Unlocking dynamic integrations
As our systems evolved and the organization expanded, the need for more and more integrations increased. Many internal teams needed data from our system and instead of writing more and more custom integrations, I realized we could fulfill a large number of these requests by creating dynamic HTTP integration endpoints - a feature I named Endpoints.
In order to accomplish this, I created a generic endpoint in the integration layer API and a database table that described the integration. The controller endpoint looked something like this:
[HttpPost("endpoints/{integrationName}")]
public async Task<IActionResult> EndpointIntegration(string integration, [FromBody]EndpointRequest request)
{
// get the configuration record (schema described below)
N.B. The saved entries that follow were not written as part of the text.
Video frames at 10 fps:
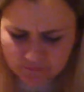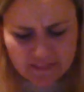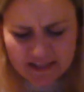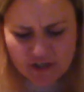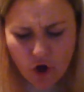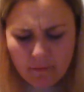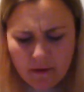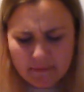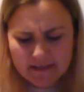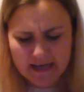They told Mum
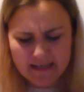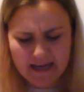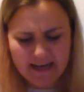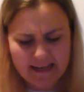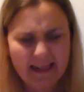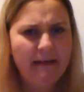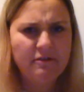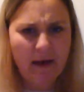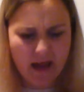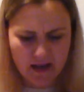and Dad I had a cleft
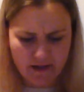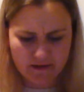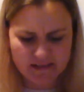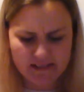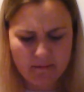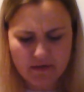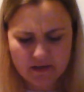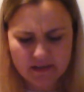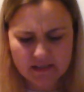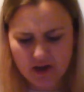palate and some other
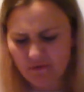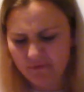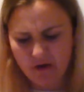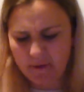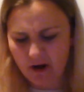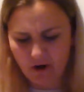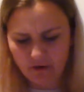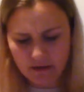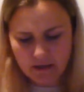stuff going on.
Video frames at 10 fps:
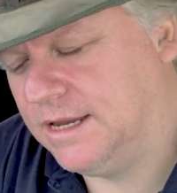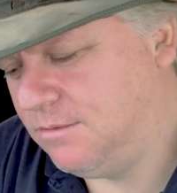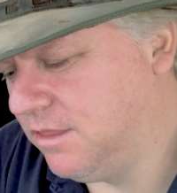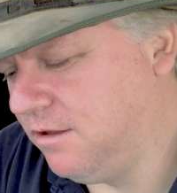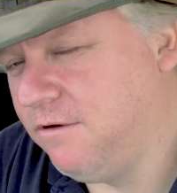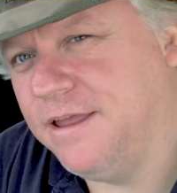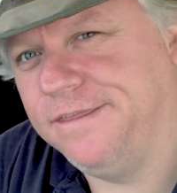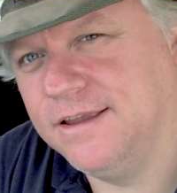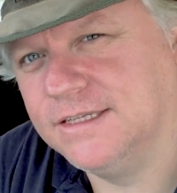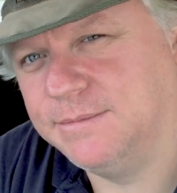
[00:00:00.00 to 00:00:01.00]
One of the great
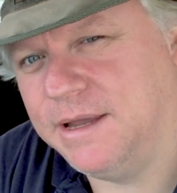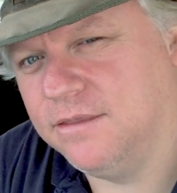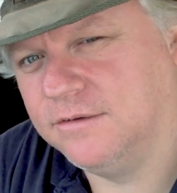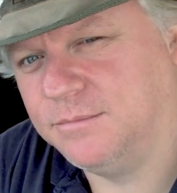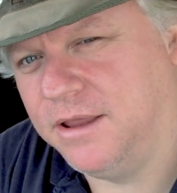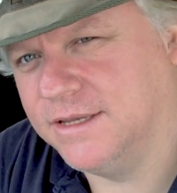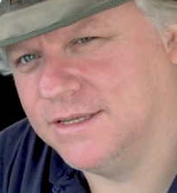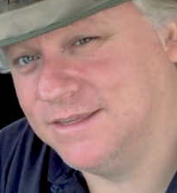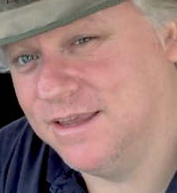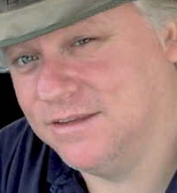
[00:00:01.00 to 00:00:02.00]
things about this place
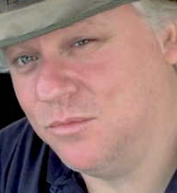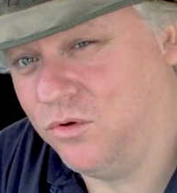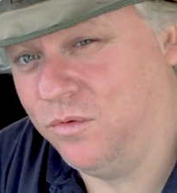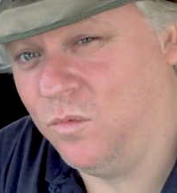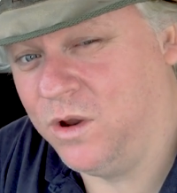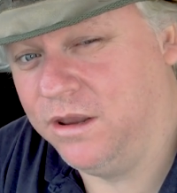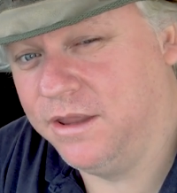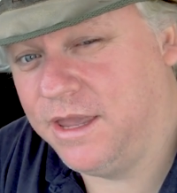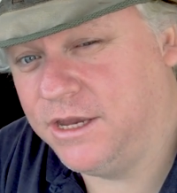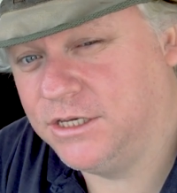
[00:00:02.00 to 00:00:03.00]
is there's more than one
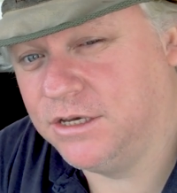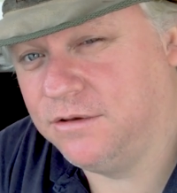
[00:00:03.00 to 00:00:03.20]
location.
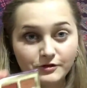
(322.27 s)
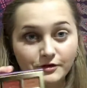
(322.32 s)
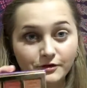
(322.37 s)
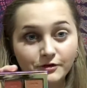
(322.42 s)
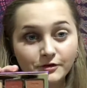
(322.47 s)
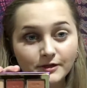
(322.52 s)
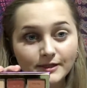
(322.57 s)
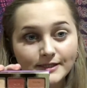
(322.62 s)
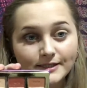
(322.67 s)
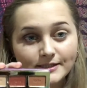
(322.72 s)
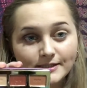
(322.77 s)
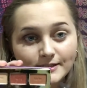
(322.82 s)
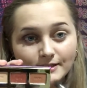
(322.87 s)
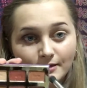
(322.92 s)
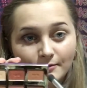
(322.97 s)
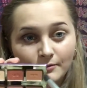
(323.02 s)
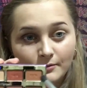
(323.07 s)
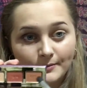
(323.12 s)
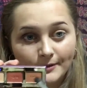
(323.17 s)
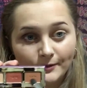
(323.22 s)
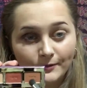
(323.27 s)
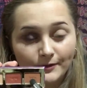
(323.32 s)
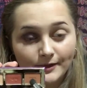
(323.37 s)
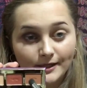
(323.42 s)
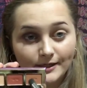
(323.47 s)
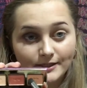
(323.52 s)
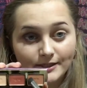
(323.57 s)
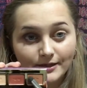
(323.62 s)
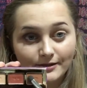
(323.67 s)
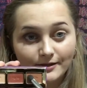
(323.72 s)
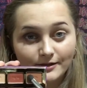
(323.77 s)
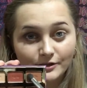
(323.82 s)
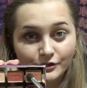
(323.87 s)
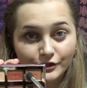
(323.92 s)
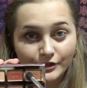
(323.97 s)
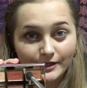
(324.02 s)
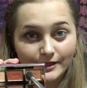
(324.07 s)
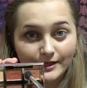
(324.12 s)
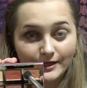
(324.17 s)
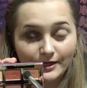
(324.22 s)
the crease, I'm going to be going into this
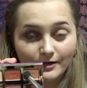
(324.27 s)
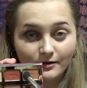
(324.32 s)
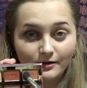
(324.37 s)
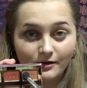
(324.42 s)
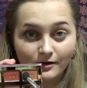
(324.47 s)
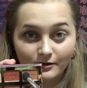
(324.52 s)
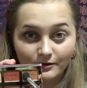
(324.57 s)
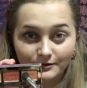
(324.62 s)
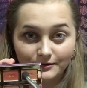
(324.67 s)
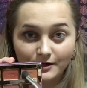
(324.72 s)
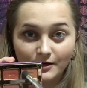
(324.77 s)
shade here called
// check if the endpoint is enabled, if disabled then return
// call security service to determine if caller has appropriate permission, if not then return
// serialize configuration object and pass it down to integration service
// return response
}
On the database table, the configuration was stored as a JSON object along with a uri, which resulted in an endpoint like:
https://service/api/endpoints/integration-uri
When a client called the endpoint, their security credentials would be checked to make sure that they possessed the role-based permission required for the integration. Lastly, I added an Enabled flag that allowed us to turn of integrations, should the need arise.
| Uri |
Enabled |
SecurityPermission |
Configuration |
| integration-uri |
true |
IntegrationPermission1 |
{“ProcessName”:”IntegrationName”,”ExplicitObjectIdTypeA”:1,”ExplicitObjectIdTypeZ”:2,”FilterDataByTypeA”:[“TypeA1”,”TypeA2”],”FilterDataByTypeB”:[“TypeB1”,”TypeB2”],”IncludeDataSetA”:true,”IncludeDataSetB”:false,”SpecialFeatureA”:true,”SpecialFeatureZ”:false,”ModifiedExceptionHandling”:true} |
The End Result
While this was a simplified version of the project, the reality was more complex than what can be covered in a single blog post. Navigating the challenges such as the size of the organization, its fast-paced environment, and a large production release that required coordination with numerous teams was certainly demanding.
Despite these challenges, this remains one of my favorite projects. The framework I created is still in use today, powering a host of integrations for a multi-billion dollar enterprise. I take particular pride in the configurative and modular coding approach. This approach allowed the framework to support a wide variety of integrations, and facilitated rapid onboarding. This was clearly demonstrated when we were able to add database-driven integrations later on.
To conclude, this project underscores the value of forward-thinking and adaptability in the realm of software development, and has continued to influence my approach to problem-solving.